For Philippe Alliot, who is in pole position, switching from his Larrousse grand prix car to the Peugeot 905B presents a rare opportunity to run at the front. 'It is my chance to win and that is a nice feeling,' he said. 'It is a very different situation for me. At Larrousse, if I finish sixth it is fantastic; here, if I don't win, it is bad.

'This is probably the last race for these cars, which are as good as Formula One cars, and it's the 70th Le Mans, so it means a lot to us and of course to to Jean Todt. But also it will be difficult. I think it will be won in the pits. The team will have to be good and make no mistakes.

'The difference in speeds will make it very difficult and dangerous in the night, after 15 hours or so. Maybe the driver of the other car is their No 3, a gentleman driver, who finds it very strange. We have to be very attentive. But we have very good drivers, so do Toyota. I think it could be a very special race.'

Not least, as far as British enthusiasts are concerned, because of Jaguar's participation in the GT class, heralded as the future of sports car racing. These machines are, in fact, a throwback to affordable, almost recognisable cars.
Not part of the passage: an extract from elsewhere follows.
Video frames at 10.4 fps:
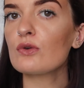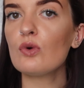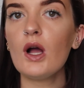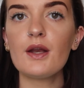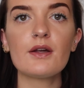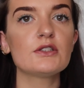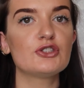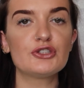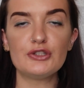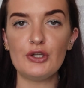Quite nice,
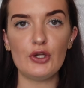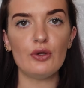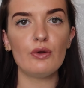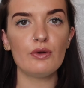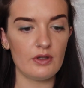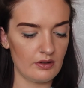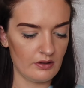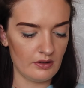just nude.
Jaguar have three TWR-run XJ220Cs and, among their drivers, one of Britain's brightest young talents, David Coulthard. His longest race so far was one and a half hours and his only experience of night driving is on trips back across the border to his home in Scotland, yet he maintains he is undaunted.

He said: 'I grew out of being scared of the dark quite a few years ago, and driving is driving. It doesn't matter whether you're in a road car or a racing car, really. I've never been in a situation where it's in the car, out of the car, in the car again, so I don't know what it's going to be like. Physically, I think it will be hard, absolute hell.

'I never thought I'd get a chance to do Le Mans so early in my career and I didn't think twice about it. It excites me. I'm probably more excited than the other drivers because it's my first time here.'

LE MANS 24 HOURS RACE (today / tomorrow): Official starting grid: Front row: P Alliot (Fr), M Baldi (It), J-P Jabouille (Fr) Peugeot 905, 3min 24.94sec; M Sekiya (Japan), T Suzuki (Japan), E Irvine (GB) Toyota TS010, 3:26.14.

Second row: Y Dalmas (Fr), T Boutsen (Bel), T Fabi (It) Peugeot 905, 3:27.23; G Lees (GB), J Lammers (Neth), J M Fangio II (Arg) Toyota TS010, 3:28.21.

Third row: P-H Raphanel (Fr), K Acheson (Irl), A Wallace (GB) Toyota TS010, 3:31.55; G Brabham (Aus), C Bouchut (Fr), E Helary (Fr) Peugeot 905, 3:32.08.